CORREDORES FLORESTAIS

Quando iniciou-se o desenvolvimento agrícola no Brasil, não houve muita preocupação com as questões ambientais, e as grandes áreas florestais foram se fragmentando e desaparecendo. Um bom exemplo desta devastação é o que aconteceu com a floresta da Mata Atlântica, que originalmente cobria uma área de aproximadamente 100 milhões de hectares, e hoje restam menos de 7% da sua vegetação original, que encontra-se muito perturbada e fragmentada.

Quando no Brasil iniciaram-se as atividades do setor florestal, o Código Florestal Brasileiro permitia, entre outras coisas, a retirada de toda a vegetação natural de uma área, se em substituição a esta fosse plantado 1% da área total com espécies florestais nativas (mesmo plantios puros) ou deixado 10% da área total com reservas naturais. Geralmente eram deixadas as piores áreas, pois as empresas florestais brasileiras sempre estiveram preocupadas mais com o lucro do que com a conservação do ambiente, e desta forma, cometeram verdadeiros crimes ecológicos pelo Brasil afora, reduzindo áreas florestais e isolando fragmentos de Mata Atlântica, Cerrado, Floresta Amazônica e de Planalto.
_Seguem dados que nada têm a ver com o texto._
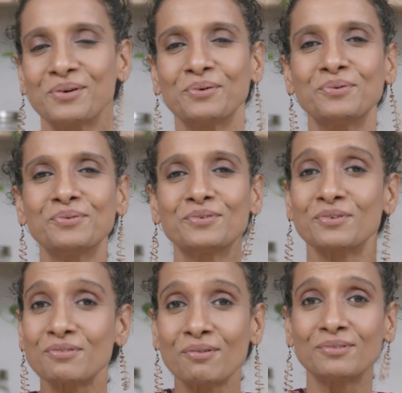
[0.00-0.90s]
who
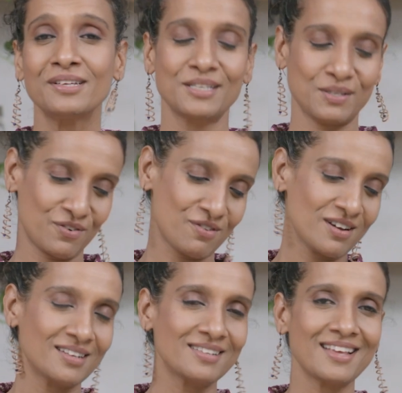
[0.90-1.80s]
grow these for
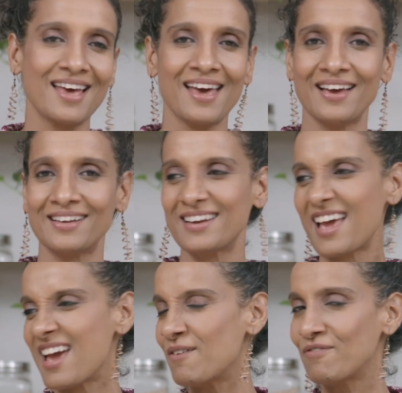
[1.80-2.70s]
us and
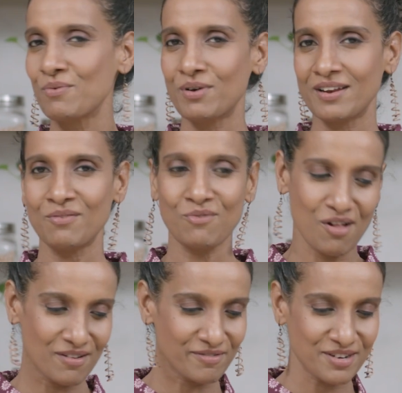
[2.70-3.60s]
everyone
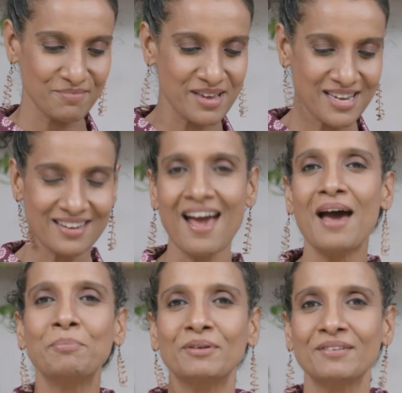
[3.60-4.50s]
involved to make it
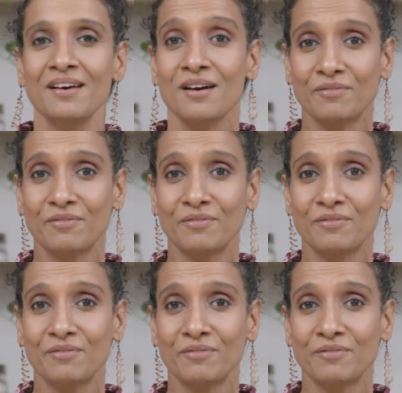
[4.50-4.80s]
happen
Este fato contribuiu para prejudicar importantes ecossistemas e as próprias empresas agrícolas e florestais, pois destruiu-se boa parte da biodiversidade existente, que hoje é muito difícil e custa muito caro para se tentar recuperar. Não se pensou num trabalho de interligação das reservas florestais que sobreviveram e muito menos na sua qualidade, ou seja, não houve um planejamento para as reservas remanescentes, que hoje encontram-se bastante degradadas e isoladas.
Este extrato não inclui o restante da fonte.